俺の言葉に雄飛はむすっとした顔で黙り込んだ。こいつさては不貞腐れてるな。

だんだん面白くなってきて他の教科の点数も聞くと、驚くことに60点以下は一つも無かった。

長年の付き合いだからこそ、雄飛が努力してることはよく分かる。けれど、いくら努力しても俺には追いつかない。だから雄飛は雄飛で悔しいんだろうなと、俺は勝手に推測する。


「じゃ、お言葉に甘えて生徒会長の座、雄飛から奪い取っちゃいましょうかねぇ。」


ま、それはもちろん冗談だし、そんな気俺には全くねえけど。

雄飛の反応見たさに言ってみると雄飛はムスッとしながらも「…おう、いいよ。」と真面目に頷く。

まるで生徒会長の座奪い合いみたいになっているが、原点に戻ると俺が生徒会をやめるかどうかっていう問題なんだけどな。

もう俺はだんだんおかしくなってきて、そんなことはどうでもよくなってしまった。


雄飛が座る席の隣の空席の椅子を引き、腰掛ける。数日ぶりに雄飛と会話をしたのが、俺は結構嬉しかったようだ。


雄飛に恋人が出来た時は面白く無かったし、雄飛が毎日真面目にやってんのも面白くねえ。それは、自分が雄飛と遊びたかったからで、自分が置いてかれた感があって、でも俺はいつでも雄飛の上に立っていたかった。

だから、勉強では絶対雄飛に負けねえから、優位に立っている気がしていて。

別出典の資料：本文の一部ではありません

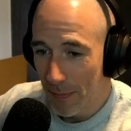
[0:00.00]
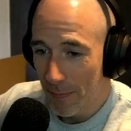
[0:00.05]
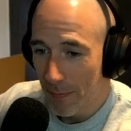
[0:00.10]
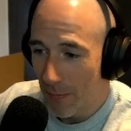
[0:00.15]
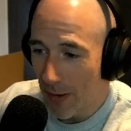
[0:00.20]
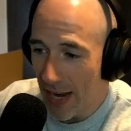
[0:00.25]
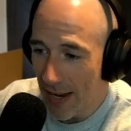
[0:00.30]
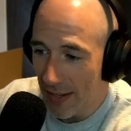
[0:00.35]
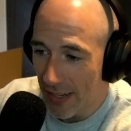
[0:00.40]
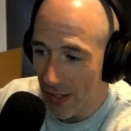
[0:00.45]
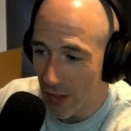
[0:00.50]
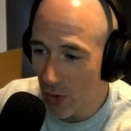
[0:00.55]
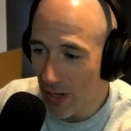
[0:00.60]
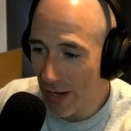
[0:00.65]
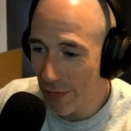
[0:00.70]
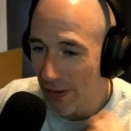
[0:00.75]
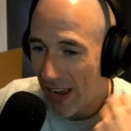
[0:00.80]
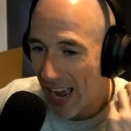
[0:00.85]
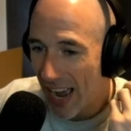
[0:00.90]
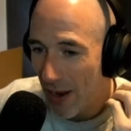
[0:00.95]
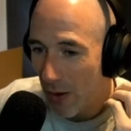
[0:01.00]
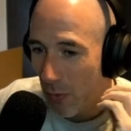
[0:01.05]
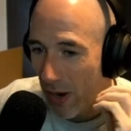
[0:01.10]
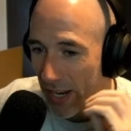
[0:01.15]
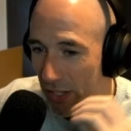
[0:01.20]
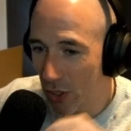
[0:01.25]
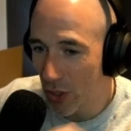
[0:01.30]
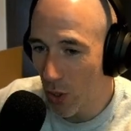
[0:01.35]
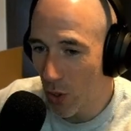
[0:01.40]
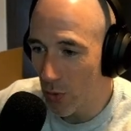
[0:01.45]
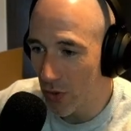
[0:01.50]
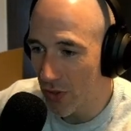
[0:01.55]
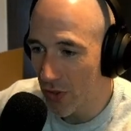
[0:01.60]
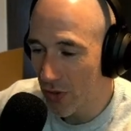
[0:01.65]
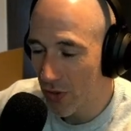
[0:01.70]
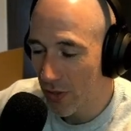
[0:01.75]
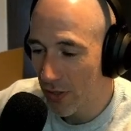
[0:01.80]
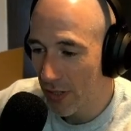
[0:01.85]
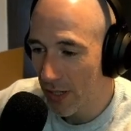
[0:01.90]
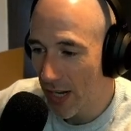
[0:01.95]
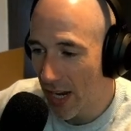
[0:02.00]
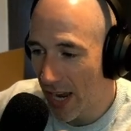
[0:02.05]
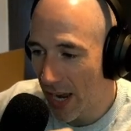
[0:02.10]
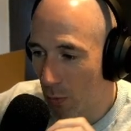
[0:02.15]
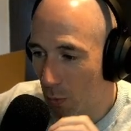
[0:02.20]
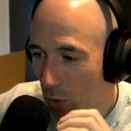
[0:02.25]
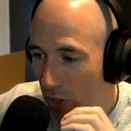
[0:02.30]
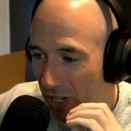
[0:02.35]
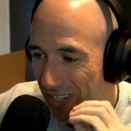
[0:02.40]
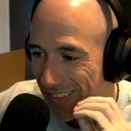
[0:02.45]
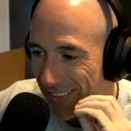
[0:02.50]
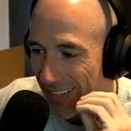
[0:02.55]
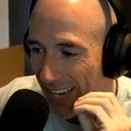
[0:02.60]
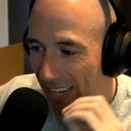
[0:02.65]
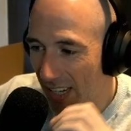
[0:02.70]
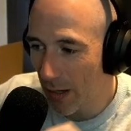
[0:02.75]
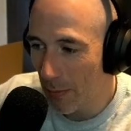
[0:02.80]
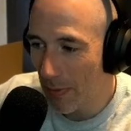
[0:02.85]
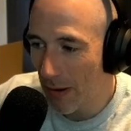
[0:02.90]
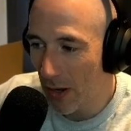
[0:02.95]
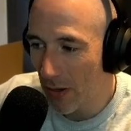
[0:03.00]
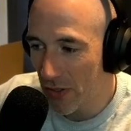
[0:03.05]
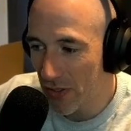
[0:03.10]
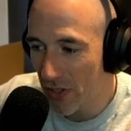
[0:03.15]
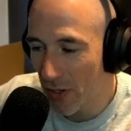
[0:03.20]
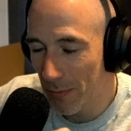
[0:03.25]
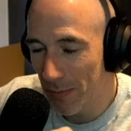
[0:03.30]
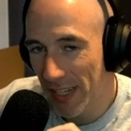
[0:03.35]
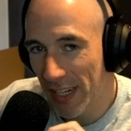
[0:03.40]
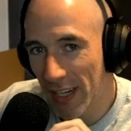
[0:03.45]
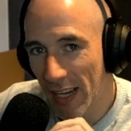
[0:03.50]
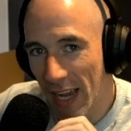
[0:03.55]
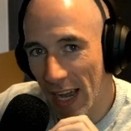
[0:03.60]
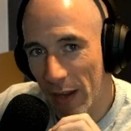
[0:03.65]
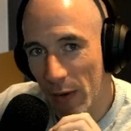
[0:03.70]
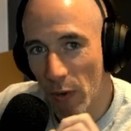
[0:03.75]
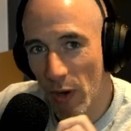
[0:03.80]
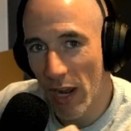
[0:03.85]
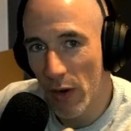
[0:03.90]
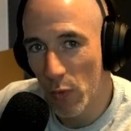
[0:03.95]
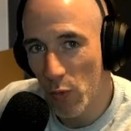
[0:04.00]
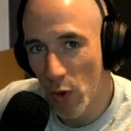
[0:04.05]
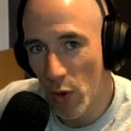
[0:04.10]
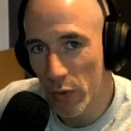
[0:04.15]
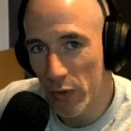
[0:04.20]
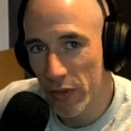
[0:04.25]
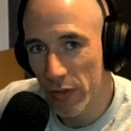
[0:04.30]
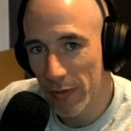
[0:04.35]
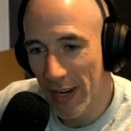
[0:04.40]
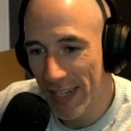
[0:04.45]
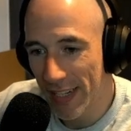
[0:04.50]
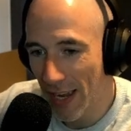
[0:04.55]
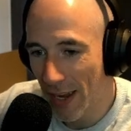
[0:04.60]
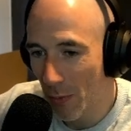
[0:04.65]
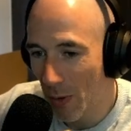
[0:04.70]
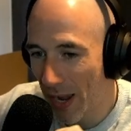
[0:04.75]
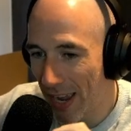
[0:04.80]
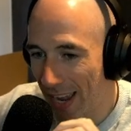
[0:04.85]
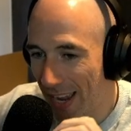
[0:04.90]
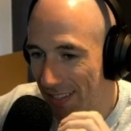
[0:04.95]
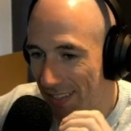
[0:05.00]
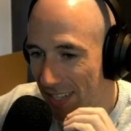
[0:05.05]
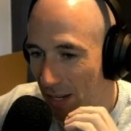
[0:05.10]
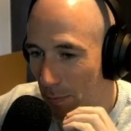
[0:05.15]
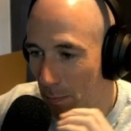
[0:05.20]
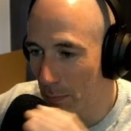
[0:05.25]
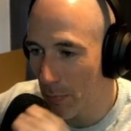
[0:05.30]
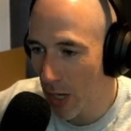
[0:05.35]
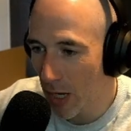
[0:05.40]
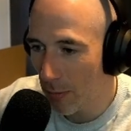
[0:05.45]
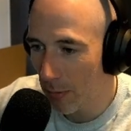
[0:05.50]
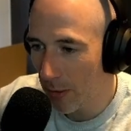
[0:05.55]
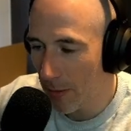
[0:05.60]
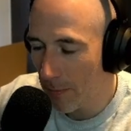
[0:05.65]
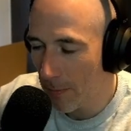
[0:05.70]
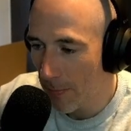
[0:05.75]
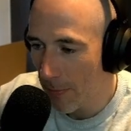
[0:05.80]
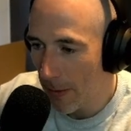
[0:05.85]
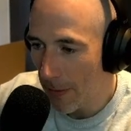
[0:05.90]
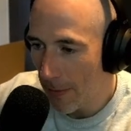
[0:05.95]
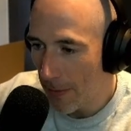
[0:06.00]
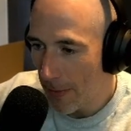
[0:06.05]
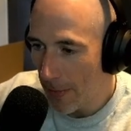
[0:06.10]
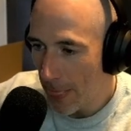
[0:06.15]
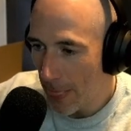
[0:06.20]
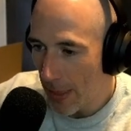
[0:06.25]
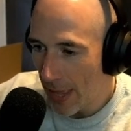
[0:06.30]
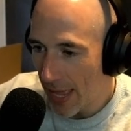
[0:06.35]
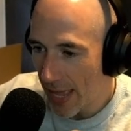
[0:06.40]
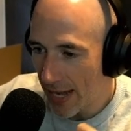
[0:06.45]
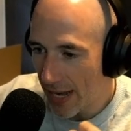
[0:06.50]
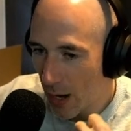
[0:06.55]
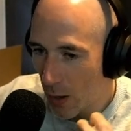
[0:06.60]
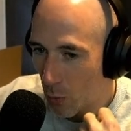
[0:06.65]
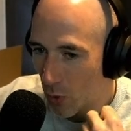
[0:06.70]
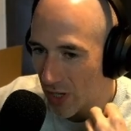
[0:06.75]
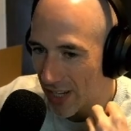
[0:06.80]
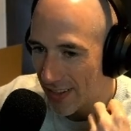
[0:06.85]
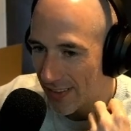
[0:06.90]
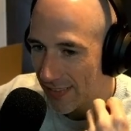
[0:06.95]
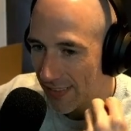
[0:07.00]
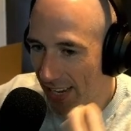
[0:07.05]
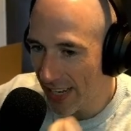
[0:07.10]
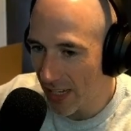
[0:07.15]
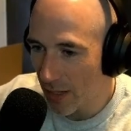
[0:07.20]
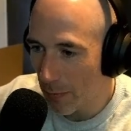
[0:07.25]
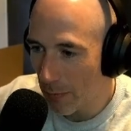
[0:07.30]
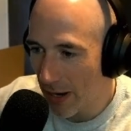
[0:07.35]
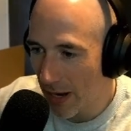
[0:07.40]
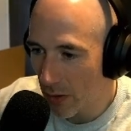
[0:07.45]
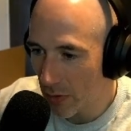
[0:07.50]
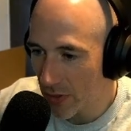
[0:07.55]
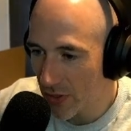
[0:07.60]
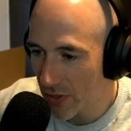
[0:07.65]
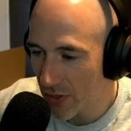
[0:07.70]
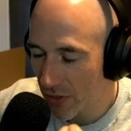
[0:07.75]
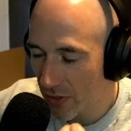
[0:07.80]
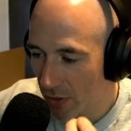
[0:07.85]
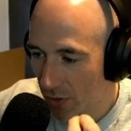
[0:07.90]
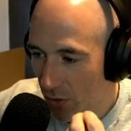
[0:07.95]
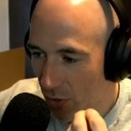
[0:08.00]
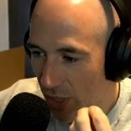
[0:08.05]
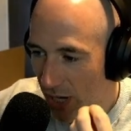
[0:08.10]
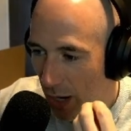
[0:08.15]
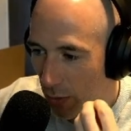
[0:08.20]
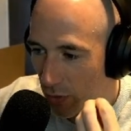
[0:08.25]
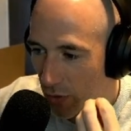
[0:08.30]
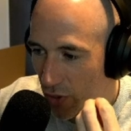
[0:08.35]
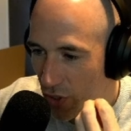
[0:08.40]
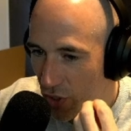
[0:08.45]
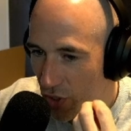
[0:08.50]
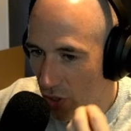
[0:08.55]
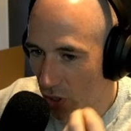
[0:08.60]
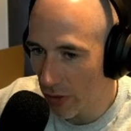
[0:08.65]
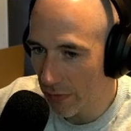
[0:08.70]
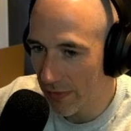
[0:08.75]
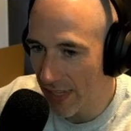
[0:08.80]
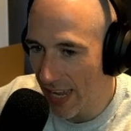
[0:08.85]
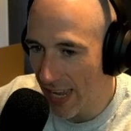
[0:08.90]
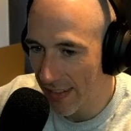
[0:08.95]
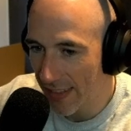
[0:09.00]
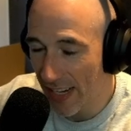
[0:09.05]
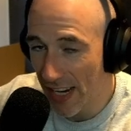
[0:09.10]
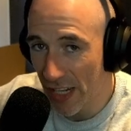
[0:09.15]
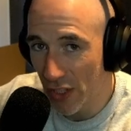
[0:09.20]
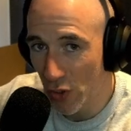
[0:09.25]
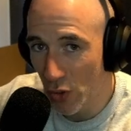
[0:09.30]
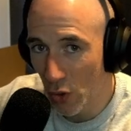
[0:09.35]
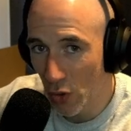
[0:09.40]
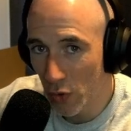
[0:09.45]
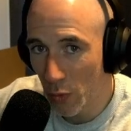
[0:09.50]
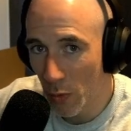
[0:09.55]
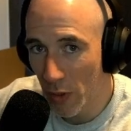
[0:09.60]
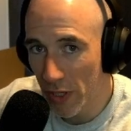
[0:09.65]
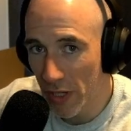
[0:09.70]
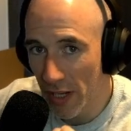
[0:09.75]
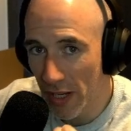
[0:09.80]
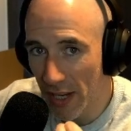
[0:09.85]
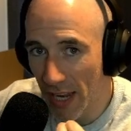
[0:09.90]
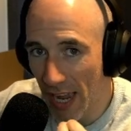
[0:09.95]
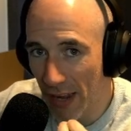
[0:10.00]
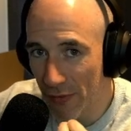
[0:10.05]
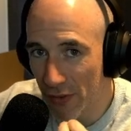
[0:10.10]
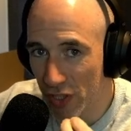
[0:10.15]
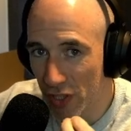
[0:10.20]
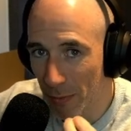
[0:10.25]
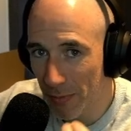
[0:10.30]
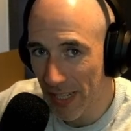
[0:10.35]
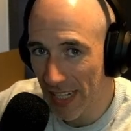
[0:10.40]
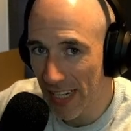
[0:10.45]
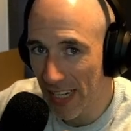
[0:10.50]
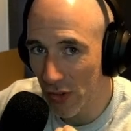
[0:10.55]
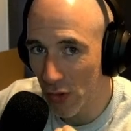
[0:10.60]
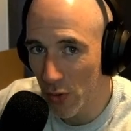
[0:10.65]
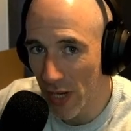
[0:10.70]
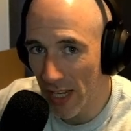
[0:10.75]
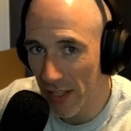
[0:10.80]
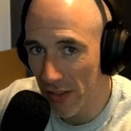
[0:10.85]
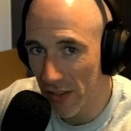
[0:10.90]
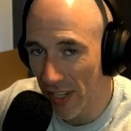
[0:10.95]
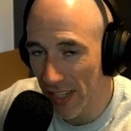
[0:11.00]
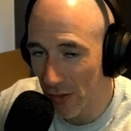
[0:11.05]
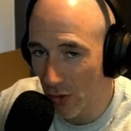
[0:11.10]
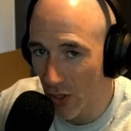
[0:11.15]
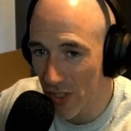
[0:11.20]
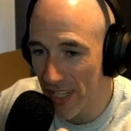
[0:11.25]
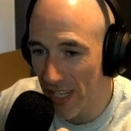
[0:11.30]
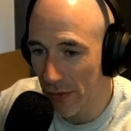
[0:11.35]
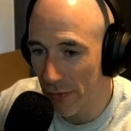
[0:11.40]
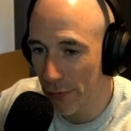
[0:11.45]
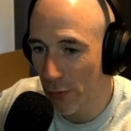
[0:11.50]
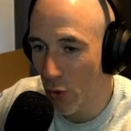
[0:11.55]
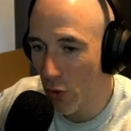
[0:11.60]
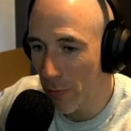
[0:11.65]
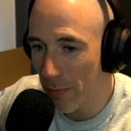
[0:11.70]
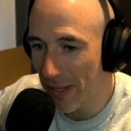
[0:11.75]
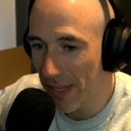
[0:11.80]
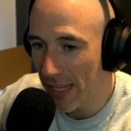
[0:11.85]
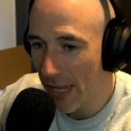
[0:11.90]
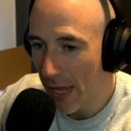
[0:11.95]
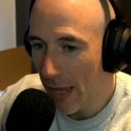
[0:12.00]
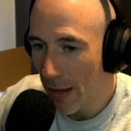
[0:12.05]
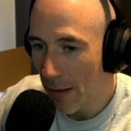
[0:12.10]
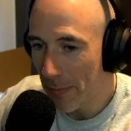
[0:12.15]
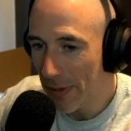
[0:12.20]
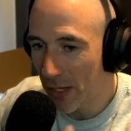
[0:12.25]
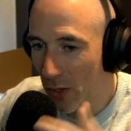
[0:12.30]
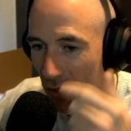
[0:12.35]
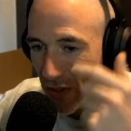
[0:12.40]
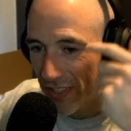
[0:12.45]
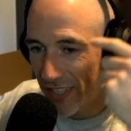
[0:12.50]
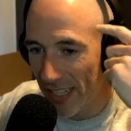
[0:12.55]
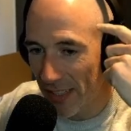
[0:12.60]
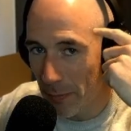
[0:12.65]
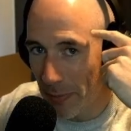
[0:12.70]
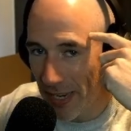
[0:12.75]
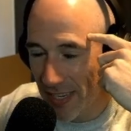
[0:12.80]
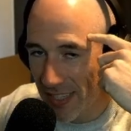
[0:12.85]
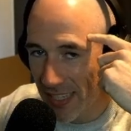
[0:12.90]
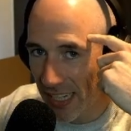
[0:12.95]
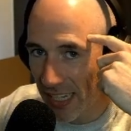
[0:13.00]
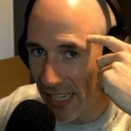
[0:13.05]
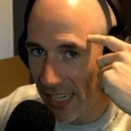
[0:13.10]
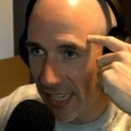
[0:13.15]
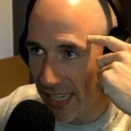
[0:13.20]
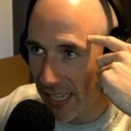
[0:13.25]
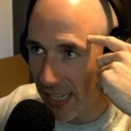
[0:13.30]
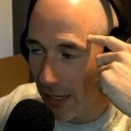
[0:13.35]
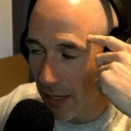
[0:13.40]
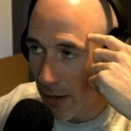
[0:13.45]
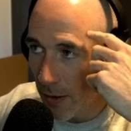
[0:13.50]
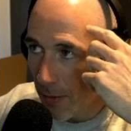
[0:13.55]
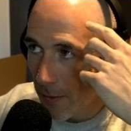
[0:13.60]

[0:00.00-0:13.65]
Right? So if I write codes, I want to think about something I, I wrote, right? I, I see a problem and I want to think about on how to solve that and I don't want to have something that do that that does that for me because that basically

今回雄飛の俺を見下したような発言が、雄飛の怒りスイッチを押してしまったようなものなのかもしれない。


「……この前のは、悪かった。」


なにが悪かったかっていうと、具体的に言うにはよくわかんねえ部分もあるけど、雄飛があそこまで怒ってきたのだから多分俺が悪かったのだ。

ぼそりと小声で謝罪すると、雄飛は目ん玉まん丸くして驚いたように俺を見ている。そんなに俺の謝罪が珍しいか?


「…なにに謝ってんのか聞いていい?」


さすが相棒、鋭いことを聞いてくる。

俺はちょっと吹き出しながら、言葉を探す。


「…お前のことバカバカ言ったこと?」


とりあえず思いついたことを言えば、期待外れだったのか「それじゃねー。」と言いながら、クスッと笑い声を漏らした。


「じゃあなんだったんだよ。」

「いい加減に生徒会辞めようとしたことだよ。俺は絢斗と頑張っていきたかったのに。」

「ああ…。」


だって、辞めてくれって言われたし。…って、そればっか言ってその後すっかり生徒会に顔出さなかったことにキレたのもあるんだろうな。


…はぁ。

いつからこんなに真面目になったんだか。

なんか、…まじ寂しくなるわ。

まあ、俺もそろそろ大人になんなきゃいけないってことだろうか。


「…わかった。じゃあ、雄飛がそんなに言うならとりあえず続けるわ。生徒会。」

「……まじで?」


なんだよ、その嬉しそうな顔。


「俺居ないと生徒会長がんばれねーんだろ。」

「……まぁ、うん。そうだな。」


って、あほらし。
俺もなに嬉しくなってんだか。


ずっと雄飛とは悪友のように連んできたから、無意識に真面目にすることが恥ずかしいことのように思っていたけど、そろそろそういう時期も終わりなのかもな。


まあ、雄飛と一緒に送れる学校生活も高校生のあいだだけだろうし、この真面目に頑張ろうとしている雄飛に、付き合ってやるか。と、自分の中に抱く心に変化した、そんな1日だった。